Moses worked very long, hard days mediating the disputes of God's people (Exodus 18), and then Moses got some feedback from his father-in-law, Jethro: "What you are doing is not good" (Exodus 18:17).

Moses insisted that he was the only one who could serve the people and that the people liked coming to him. Basically, Moses was co-dependent on the people of God. It made him feel good. But, one detail from this account shows why it wasn't good: Moses' wife, Zipporah and his sons were living with Jethro. Moses' busyness for God had separated him from his family. This was not good.

Elijah called down fire from Heaven (1 Kings 18), and then Elijah wanted to die. He started by doing exactly what God had directed him to do. With God's power and direction, Elijah defeated the prophets of Baal. The result was not a big celebration. The outcome was a manhunt, and Elijah was that man. Jezebel wanted his head (1 Kings 19:2). You would think that doing God's work would be rewarded in better ways. Elijah survived for another day, but he was exhausted, depressed and ready to cash it in.

In today's church, you can avoid burnout in ministry. But you need to start before the fuse has burned to the end.
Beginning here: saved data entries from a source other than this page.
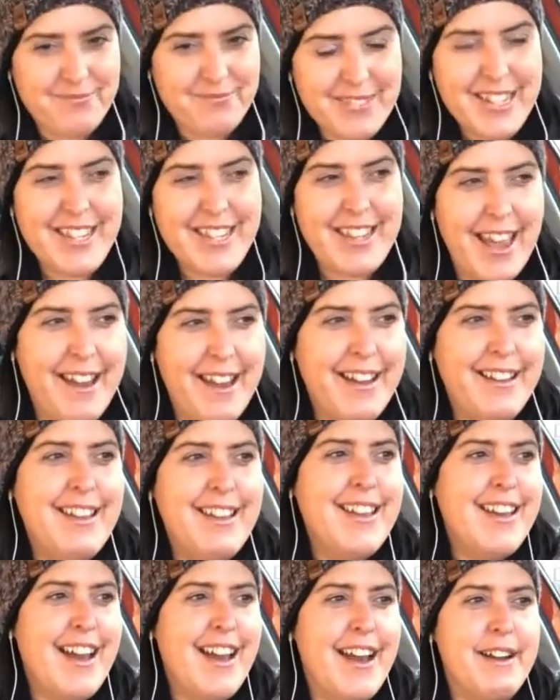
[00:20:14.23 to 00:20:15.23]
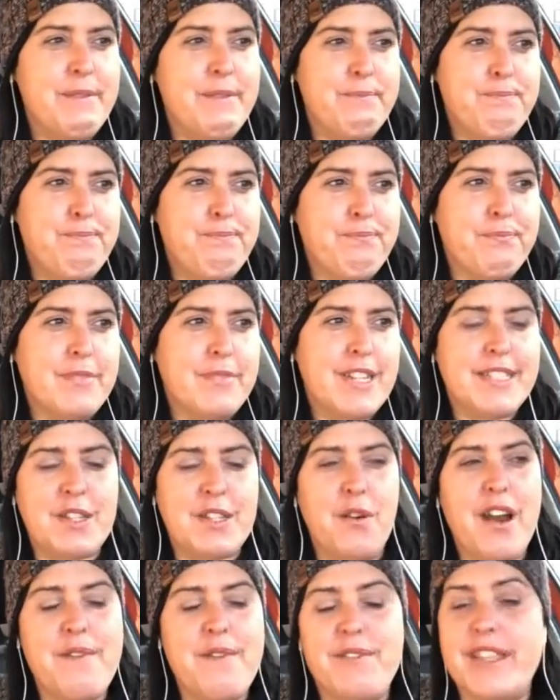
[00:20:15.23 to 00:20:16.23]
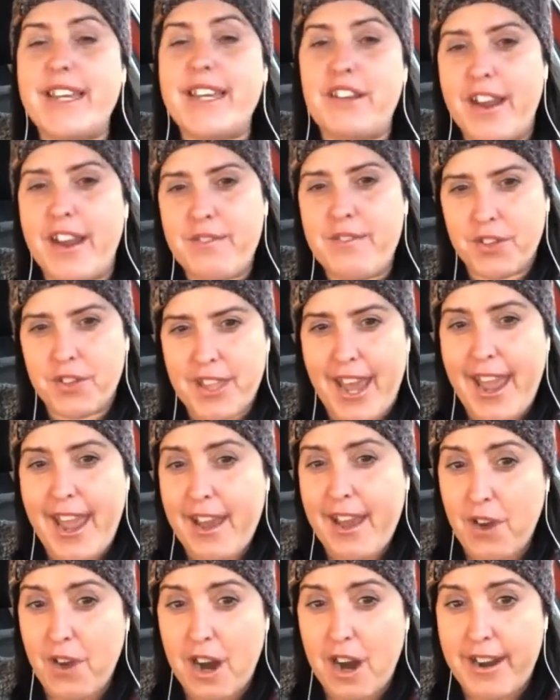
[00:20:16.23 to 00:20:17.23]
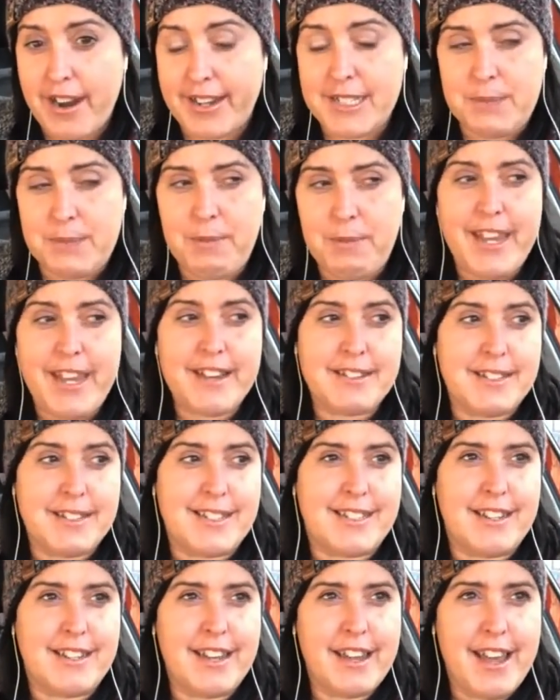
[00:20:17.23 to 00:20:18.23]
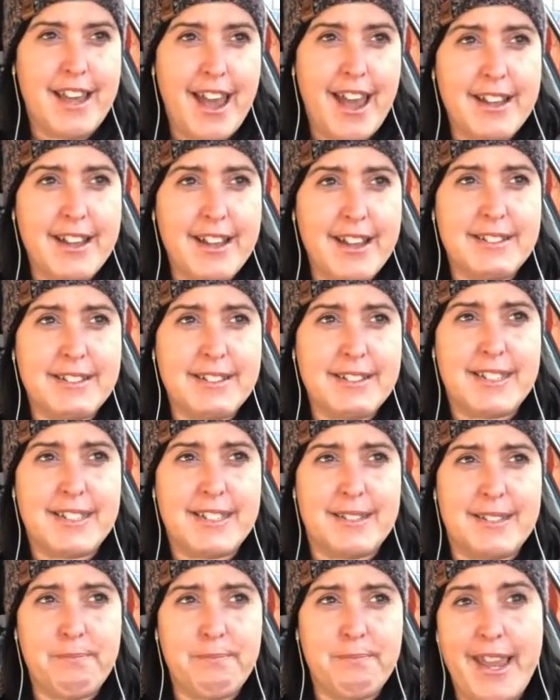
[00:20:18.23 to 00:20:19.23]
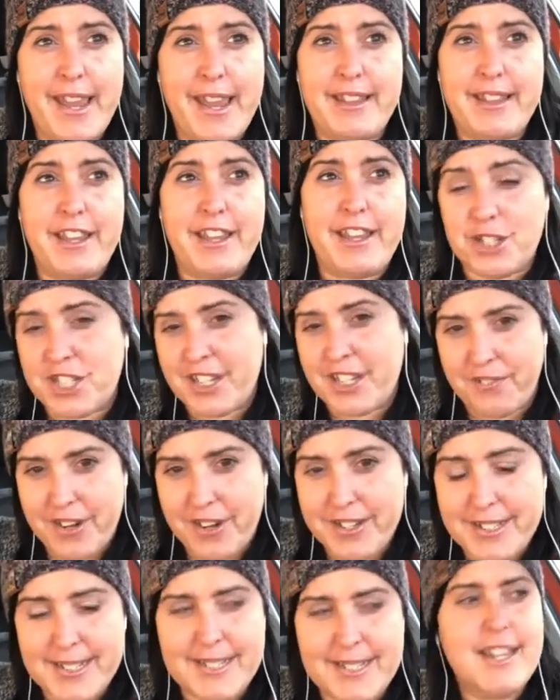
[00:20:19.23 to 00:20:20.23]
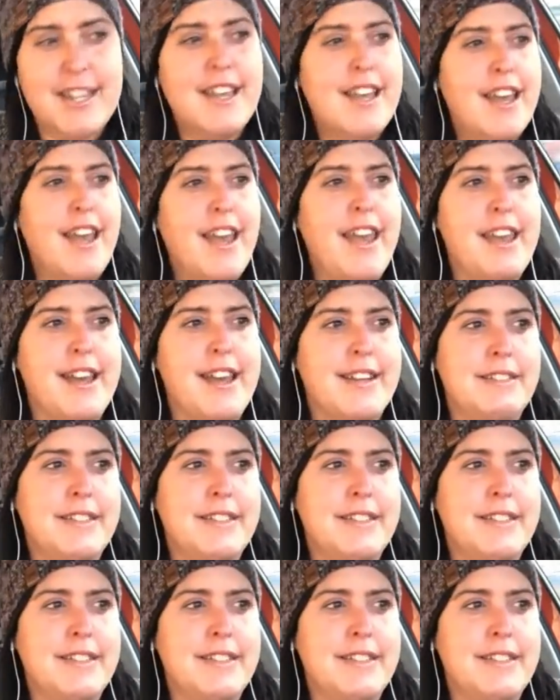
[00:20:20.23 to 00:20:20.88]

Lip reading: yeah. Um, so I'm really grateful that I have RX because it has made a huge difference. And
Pass Around the Leadership

As the small-group leader, you can give away responsibility on practically every aspect of your group: leading discussions, opening your home, bringing refreshments, taking prayer requests, following up on new members and absentees, planning social events, pursuing outreach opportunities, recruiting new members.

The only thing that a leader can't give away is the overall responsibility for the group. It's up to you to make sure that things get done, but not to do everything yourself. It might be easier to do it yourself. You might like doing it yourself. But look at what happened to Moses, and don't go there.

Balance the Other Parts of Your Life

What else are you doing right now? Most of us need to work at a job and/or at home. We raise our kids. Some of us homeschool our kids. Then, there are kids' sports (and boy, that can quickly take over your life).

Beyond activity, you need to consider what changes have taken place recently. What is new this year: a job, a home, a baby, reduced income, cub scouts, a major health issue? We can only tolerate so much change at a time. Fortunately, God made time so that everything wouldn't have to happen all at once. Many things you have absolutely no control over. But, if you are feeling the stress of change, then opt out of optional changes for now. That doesn't mean putting off taking that class or losing weight or buying a new car forever, but put it off for now. Maybe wait a year.

A Co-Leader Is a Cure

Who really cares about your small group? Who's there every week and calls when they can't make it? Who has shown the ability to lead?

A co-leader can bring some welcomed relief when life gets to be too much. Everyone needs to take a break once in a while. That doesn't necessarily mean that you quit attending your group, but maybe you go through a season when you let your co-leader take the lead.

The big key here is communication. Make sure that you are on the same page with the direction and focus of the group. That's not to say that your way is the only way, but people joined your group for a certain reason. If your group's purpose radically changes, then your group might not tolerate it. Shared leadership requires shared vision.